GIVEN DATA Block Start

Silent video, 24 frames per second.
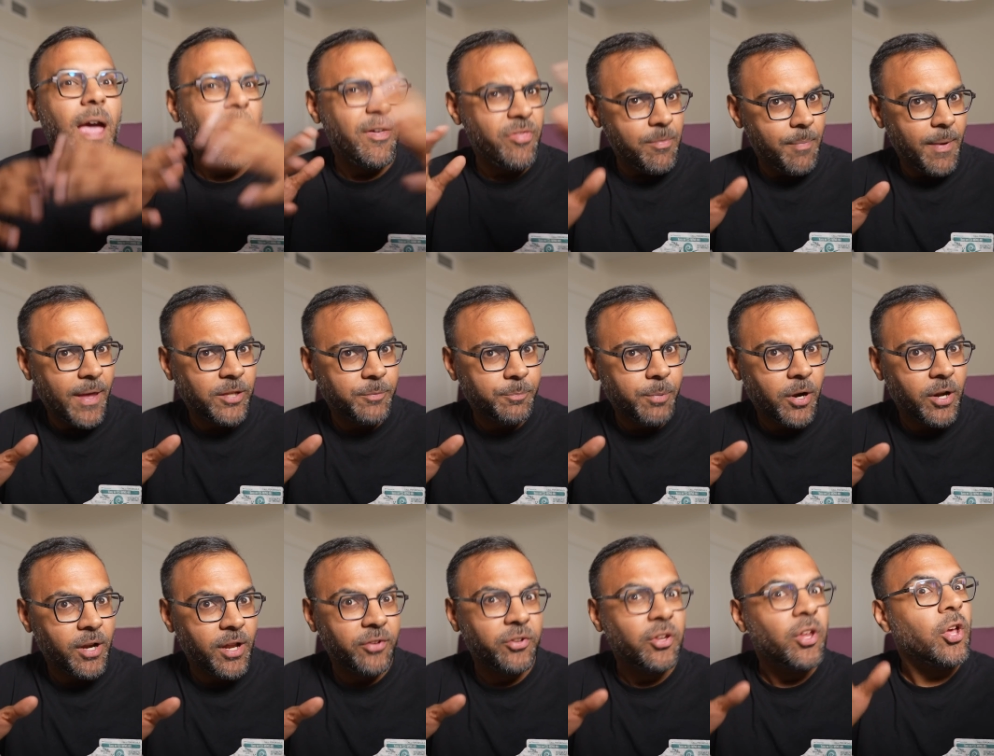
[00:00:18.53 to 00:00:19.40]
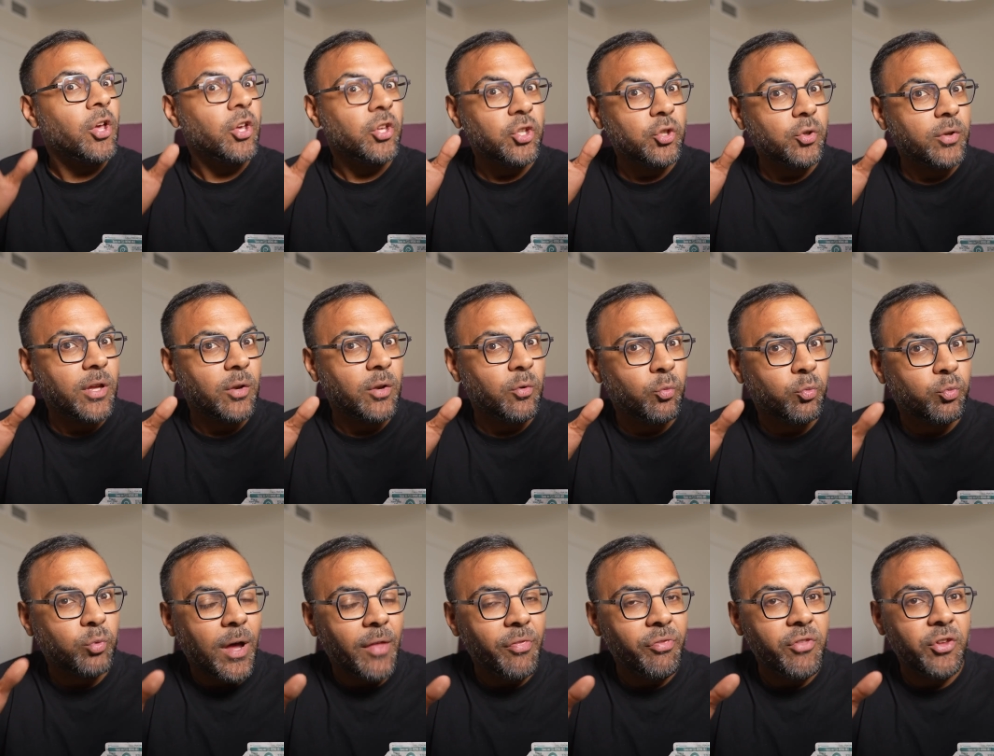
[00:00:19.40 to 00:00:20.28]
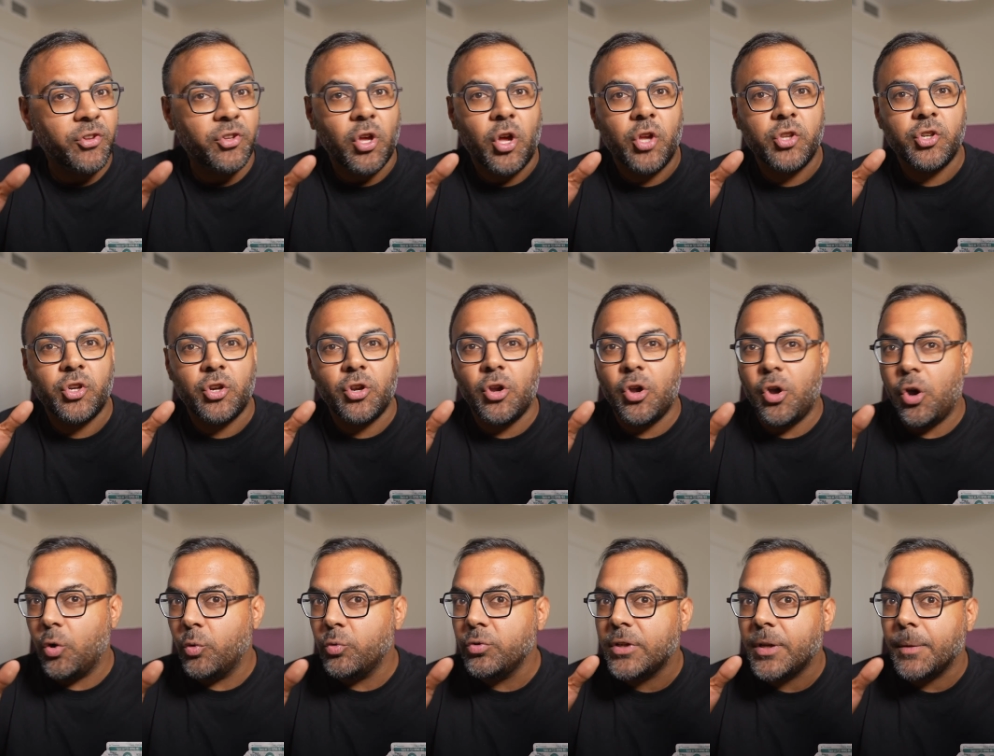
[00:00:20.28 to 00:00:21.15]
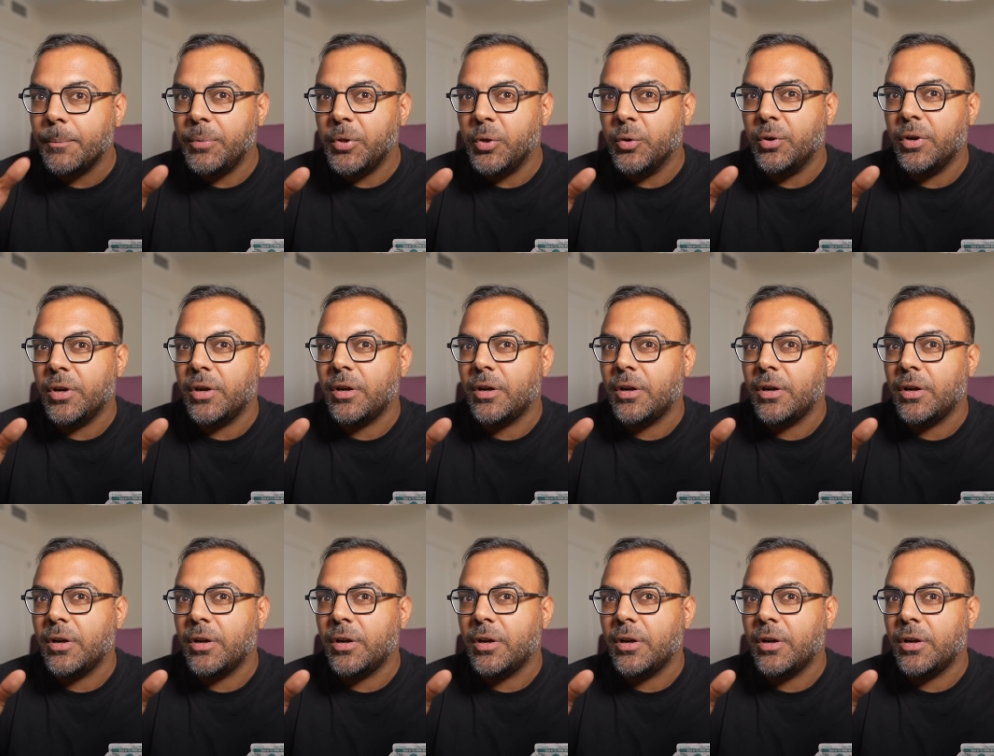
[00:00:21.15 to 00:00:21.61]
And the best part is, you can run this on your own computer.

GIVEN DATA Block End

TO DO: Copy the data above line for line, skipping every picture.

WRITTEN ANSWER:
Silent video, 24 frames per second.
[00:00:18.53 to 00:00:19.40]
[00:00:19.40 to 00:00:20.28]
[00:00:20.28 to 00:00:21.15]
[00:00:21.15 to 00:00:21.61]
And the best part is, you can run this on your own computer.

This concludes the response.